### Problem to work on
Could you transcribe every record below exactly, leaving out any pictures?

(Stored items)
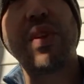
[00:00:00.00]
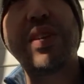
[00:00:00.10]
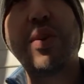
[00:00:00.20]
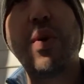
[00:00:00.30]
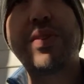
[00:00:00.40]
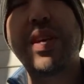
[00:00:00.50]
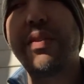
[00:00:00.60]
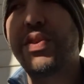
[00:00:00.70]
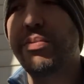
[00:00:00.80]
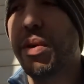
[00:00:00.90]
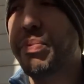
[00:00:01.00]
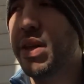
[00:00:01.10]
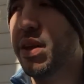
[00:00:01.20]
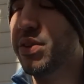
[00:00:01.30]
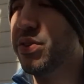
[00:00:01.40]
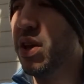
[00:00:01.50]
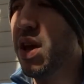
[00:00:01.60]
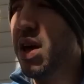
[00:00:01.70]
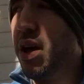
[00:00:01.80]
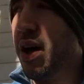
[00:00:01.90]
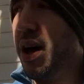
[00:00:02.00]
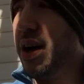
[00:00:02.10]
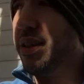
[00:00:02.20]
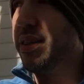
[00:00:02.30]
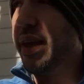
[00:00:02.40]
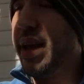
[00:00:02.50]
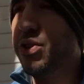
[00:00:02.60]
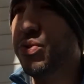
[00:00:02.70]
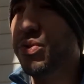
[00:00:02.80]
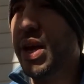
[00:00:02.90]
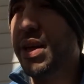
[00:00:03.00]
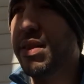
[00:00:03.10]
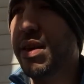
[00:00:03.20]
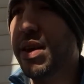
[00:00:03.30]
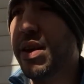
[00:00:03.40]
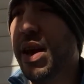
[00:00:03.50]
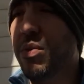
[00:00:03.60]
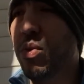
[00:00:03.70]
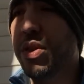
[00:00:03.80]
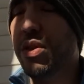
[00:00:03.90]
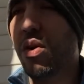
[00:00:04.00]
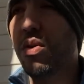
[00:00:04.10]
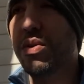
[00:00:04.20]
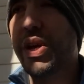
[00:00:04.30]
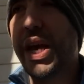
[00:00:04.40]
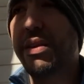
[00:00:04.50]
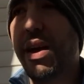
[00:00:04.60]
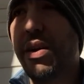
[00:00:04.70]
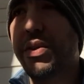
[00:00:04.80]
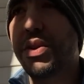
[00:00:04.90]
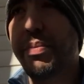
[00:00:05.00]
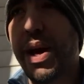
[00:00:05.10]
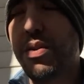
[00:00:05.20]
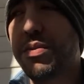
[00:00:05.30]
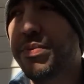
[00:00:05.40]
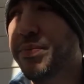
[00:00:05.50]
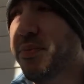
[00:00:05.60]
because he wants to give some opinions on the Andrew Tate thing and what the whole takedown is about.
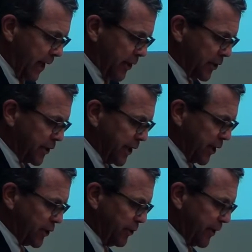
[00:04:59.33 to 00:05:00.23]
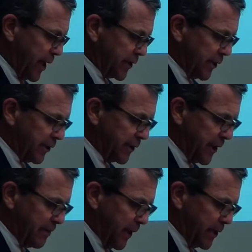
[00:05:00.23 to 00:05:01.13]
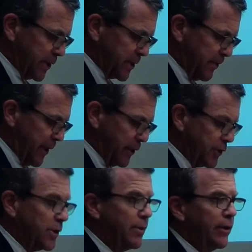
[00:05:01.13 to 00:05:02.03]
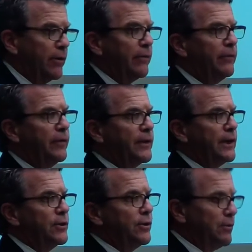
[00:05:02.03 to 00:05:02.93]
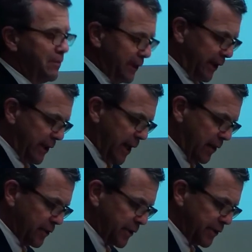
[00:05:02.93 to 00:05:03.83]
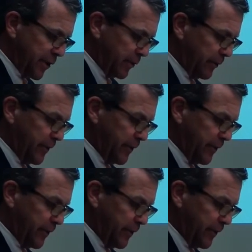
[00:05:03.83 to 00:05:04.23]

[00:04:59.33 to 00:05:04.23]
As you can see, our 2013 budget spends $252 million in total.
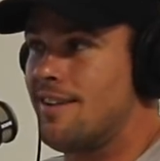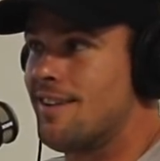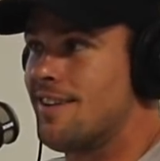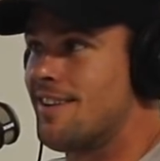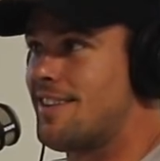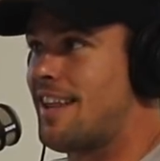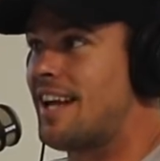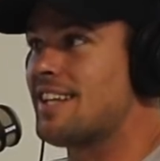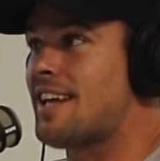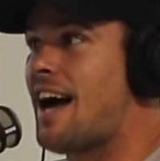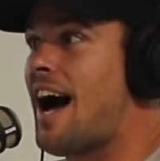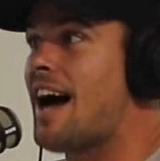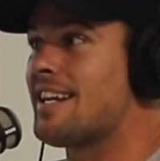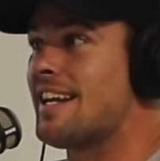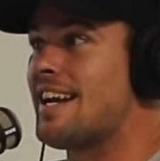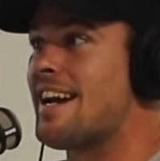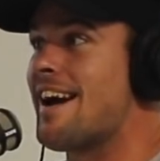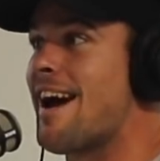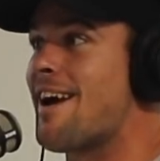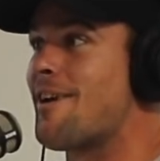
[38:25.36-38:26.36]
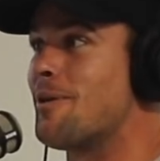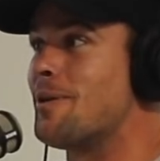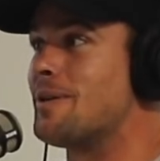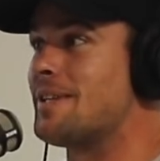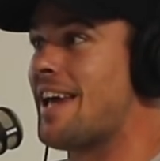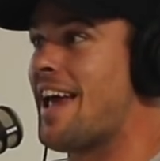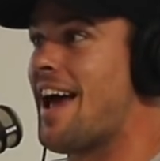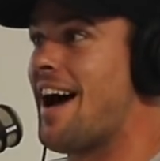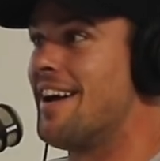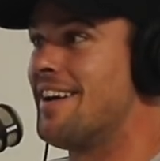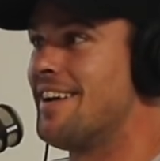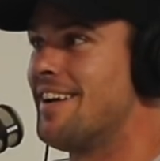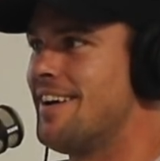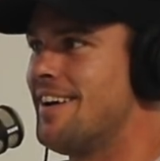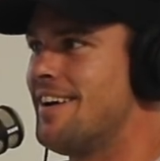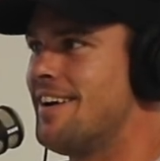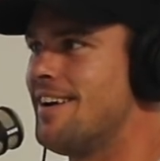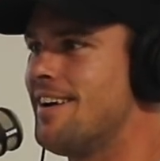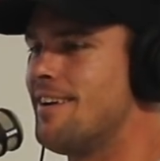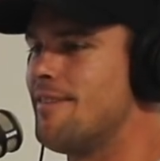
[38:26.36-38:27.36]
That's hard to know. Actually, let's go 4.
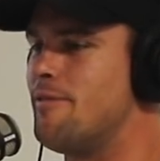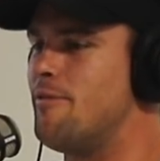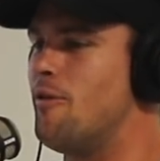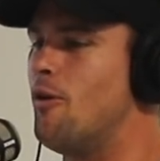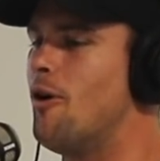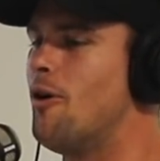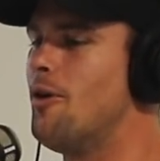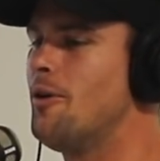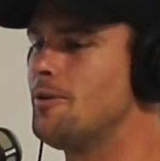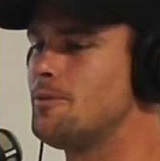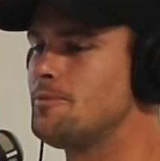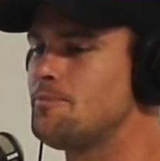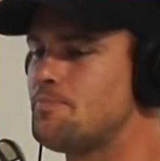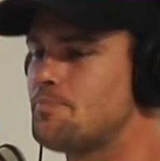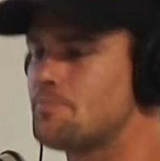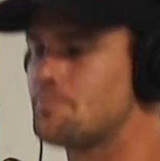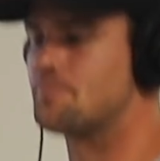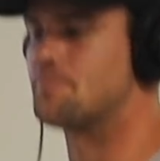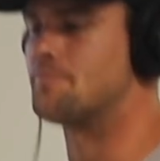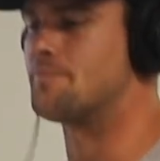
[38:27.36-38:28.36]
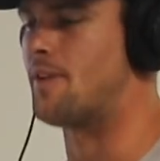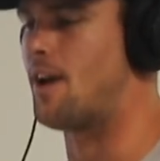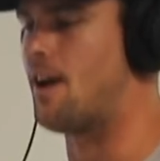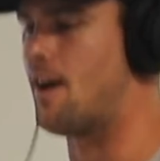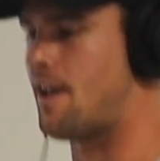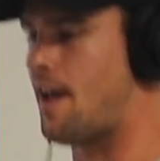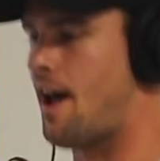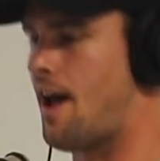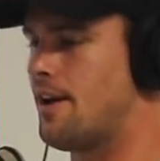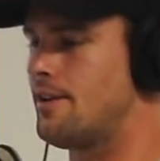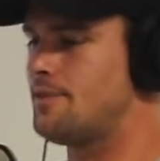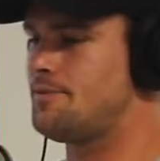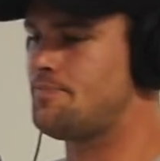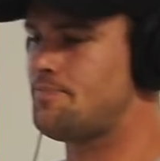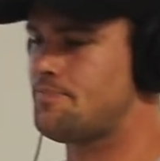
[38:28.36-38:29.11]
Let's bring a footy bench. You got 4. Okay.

### Output of the task
[00:00:00.00]
[00:00:00.10]
[00:00:00.20]
[00:00:00.30]
[00:00:00.40]
[00:00:00.50]
[00:00:00.60]
[00:00:00.70]
[00:00:00.80]
[00:00:00.90]
[00:00:01.00]
[00:00:01.10]
[00:00:01.20]
[00:00:01.30]
[00:00:01.40]
[00:00:01.50]
[00:00:01.60]
[00:00:01.70]
[00:00:01.80]
[00:00:01.90]
[00:00:02.00]
[00:00:02.10]
[00:00:02.20]
[00:00:02.30]
[00:00:02.40]
[00:00:02.50]
[00:00:02.60]
[00:00:02.70]
[00:00:02.80]
[00:00:02.90]
[00:00:03.00]
[00:00:03.10]
[00:00:03.20]
[00:00:03.30]
[00:00:03.40]
[00:00:03.50]
[00:00:03.60]
[00:00:03.70]
[00:00:03.80]
[00:00:03.90]
[00:00:04.00]
[00:00:04.10]
[00:00:04.20]
[00:00:04.30]
[00:00:04.40]
[00:00:04.50]
[00:00:04.60]
[00:00:04.70]
[00:00:04.80]
[00:00:04.90]
[00:00:05.00]
[00:00:05.10]
[00:00:05.20]
[00:00:05.30]
[00:00:05.40]
[00:00:05.50]
[00:00:05.60]
because he wants to give some opinions on the Andrew Tate thing and what the whole takedown is about.
[00:04:59.33 to 00:05:00.23]
[00:05:00.23 to 00:05:01.13]
[00:05:01.13 to 00:05:02.03]
[00:05:02.03 to 00:05:02.93]
[00:05:02.93 to 00:05:03.83]
[00:05:03.83 to 00:05:04.23]

[00:04:59.33 to 00:05:04.23]
As you can see, our 2013 budget spends $252 million in total.
[38:25.36-38:26.36]
[38:26.36-38:27.36]
That's hard to know. Actually, let's go 4.
[38:27.36-38:28.36]
[38:28.36-38:29.11]
Let's bring a footy bench. You got 4. Okay.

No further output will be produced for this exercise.